[by Dean Smith] Many look at the heart as little more than a muscle used to pump blood through our body, but evidence suggests it may have a bigger impact than we realize.
An article in the National Post looks at an interesting phenomena that happens when people have heart transplants. They actually sense the person who donated their heart.
Though it doesn’t happen to everyone, it occurs enough that medical researchers are taking note of the phenomena. As well, it doesn’t seem to show up with people who receive other types of transplants such as kidneys.
Researchers from Canada’s University Health Network studied this phenomena with recipients of heart transplants at Toronto hospitals and published their findings in the journal Health. During their five-year study, they interviewed 25 people who received heart transplants and discovered nine of the people surveyed said they believed the person who donated the heart was living on within them.
The following is a sampling of how they described their experience:
- “For a while, I felt as if there was an alien in my body … a foreign identity.”
- A 65-year-old woman, who received the heart of a 20-year-old man, started having visions of the man who donated the heart. She said, “I can even be alone, and I’m not alone. I feel the presence with me.”
- A teacher in her twenties said she felt like a stranger when she was with her friends.

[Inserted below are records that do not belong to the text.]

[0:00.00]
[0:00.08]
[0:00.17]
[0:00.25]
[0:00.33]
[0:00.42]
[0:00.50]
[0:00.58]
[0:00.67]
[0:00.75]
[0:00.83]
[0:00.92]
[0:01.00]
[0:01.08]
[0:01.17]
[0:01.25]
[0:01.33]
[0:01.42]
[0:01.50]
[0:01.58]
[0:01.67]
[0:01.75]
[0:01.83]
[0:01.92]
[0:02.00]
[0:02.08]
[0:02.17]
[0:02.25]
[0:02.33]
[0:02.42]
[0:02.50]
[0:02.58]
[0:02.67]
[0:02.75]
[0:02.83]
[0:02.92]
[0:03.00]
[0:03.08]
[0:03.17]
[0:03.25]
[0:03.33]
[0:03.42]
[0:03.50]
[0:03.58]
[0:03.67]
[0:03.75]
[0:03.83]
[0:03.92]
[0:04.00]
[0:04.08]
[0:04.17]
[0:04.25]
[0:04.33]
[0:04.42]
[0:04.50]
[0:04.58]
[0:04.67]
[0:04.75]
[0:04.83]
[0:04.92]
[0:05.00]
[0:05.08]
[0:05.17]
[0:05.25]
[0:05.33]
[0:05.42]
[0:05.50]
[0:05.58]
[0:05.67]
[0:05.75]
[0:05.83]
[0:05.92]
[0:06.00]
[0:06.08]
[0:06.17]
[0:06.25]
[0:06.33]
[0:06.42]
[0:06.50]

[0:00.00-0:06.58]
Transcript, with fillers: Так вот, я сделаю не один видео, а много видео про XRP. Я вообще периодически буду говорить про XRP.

It was not that they were the strangers, but that she was.
- A 70-year old man believes he is a better person, because his donated heart came from someone who he considered better.

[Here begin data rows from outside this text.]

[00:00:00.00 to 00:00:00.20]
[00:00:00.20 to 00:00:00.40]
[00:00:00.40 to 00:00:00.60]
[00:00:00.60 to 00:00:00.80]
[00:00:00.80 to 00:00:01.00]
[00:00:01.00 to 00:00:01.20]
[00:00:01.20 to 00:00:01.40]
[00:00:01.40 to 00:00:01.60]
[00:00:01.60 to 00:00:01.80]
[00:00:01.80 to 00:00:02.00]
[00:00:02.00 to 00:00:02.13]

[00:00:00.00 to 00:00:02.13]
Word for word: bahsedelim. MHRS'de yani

- Another said he would tell the family of the heart donor, “the person you lost is still living through me.”
- One said he was carrying the other person’s spirit.
- A woman who received the heart of a man struggled to have sex with her husband because of how she felt with the new heart.

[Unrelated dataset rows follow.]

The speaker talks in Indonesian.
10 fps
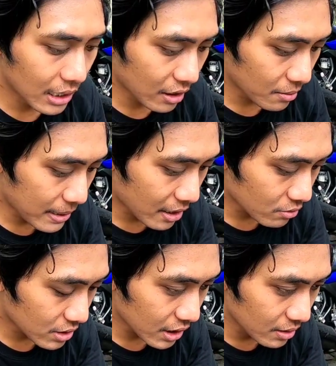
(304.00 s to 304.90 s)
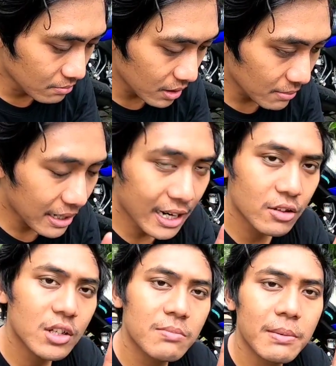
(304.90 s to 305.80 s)
kalau baru sih
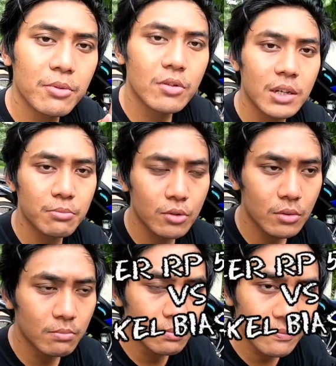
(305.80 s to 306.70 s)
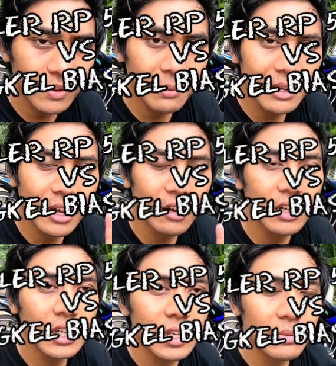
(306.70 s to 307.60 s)
550 ribu tapi kalau
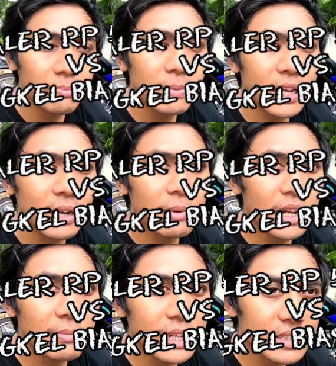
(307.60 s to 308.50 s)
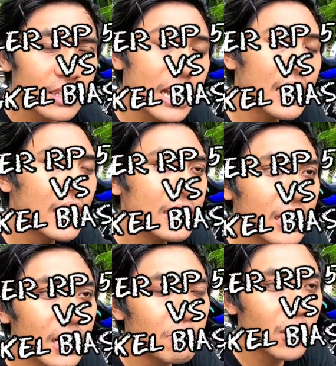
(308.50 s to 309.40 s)
di bengkel-bengkel biasa cari aja
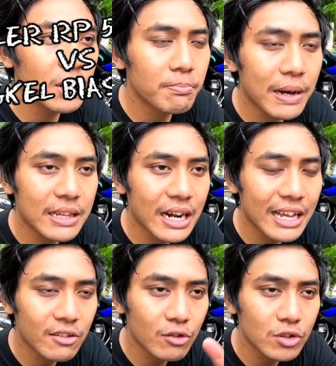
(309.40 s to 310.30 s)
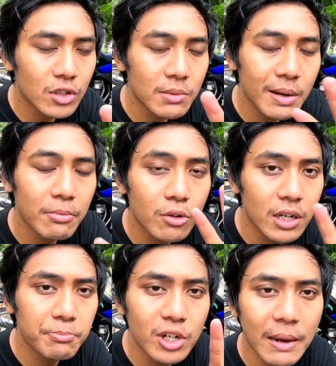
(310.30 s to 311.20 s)
lah mungkin 450
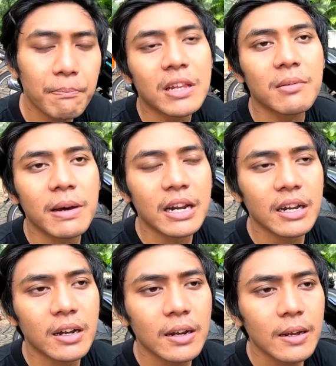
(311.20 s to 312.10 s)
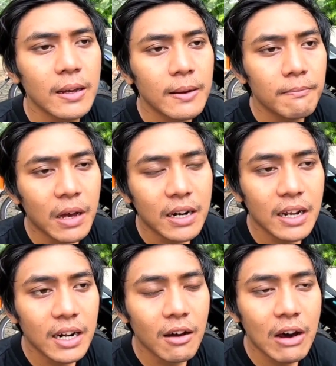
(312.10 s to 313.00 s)
ribu dapat kemarin ada
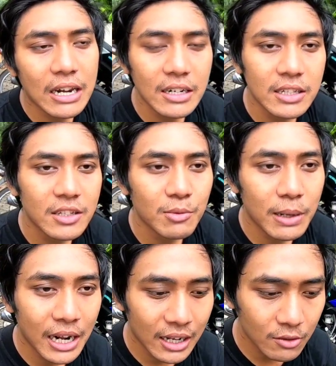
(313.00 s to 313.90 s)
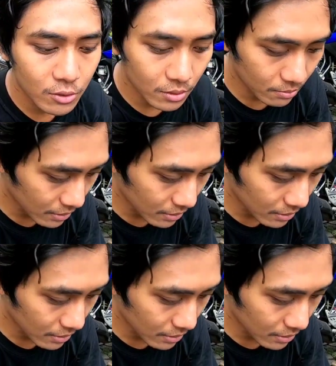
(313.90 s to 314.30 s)
yang nawarin sih temen aku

- One woman said of her heart donor, “It’s like you’re in a little partnership.”
And even of those surveyed who looked upon the heart as simply a spare part, a number showed unusual emotions that suggested it was more than just a replacement part.
In total, the research teams said 15 of the 25 were emotionally affected by the transplant in an unusual way.
Lead researcher of the project, cardiologist Dr. Heather Ross believes there may be more going on in a heart transplant than simply replacing a “bio mechanical” device and that the heart links to a person’s consciousness.
The researchers suggested the phenomena is so common they recommended heart recipients go through counseling to help them deal with the transplant. There is even evidence a person’s emotional well-being around the transplant can impact the body’s rejection of the new heart and as well infection.
Bible on man’s heart
In the Bible, the heart was always considered more than just an internal organ as it is described in 2 Samuel 18:14. It along with the mind was looked upon as the seat of a person’s emotions and will. The heart was generally considered as representing a person’s inner being.
The heart experienced emotions such as joy (Isaiah 65:14), anxiety (Proverbs 12:25) and sorrow (Nehemiah 2:2). It was also man’s moral center. A person could have an evil (Proverbs 26:23) or godless (Job 36:13) heart. His heart could be deceitful (Proverbs 17:20).
And because of this, the prophets spoke of God giving a man a new heart (Ezekiel 18:31) and a clean heart (Psalm 51:10). The heart was also the place where the Spirit of God dwells (Ephesians 3:17; 2 Corinthians 1:22).
And though we have treated these as metaphorical expression, this study suggests there may be more to this than we realize.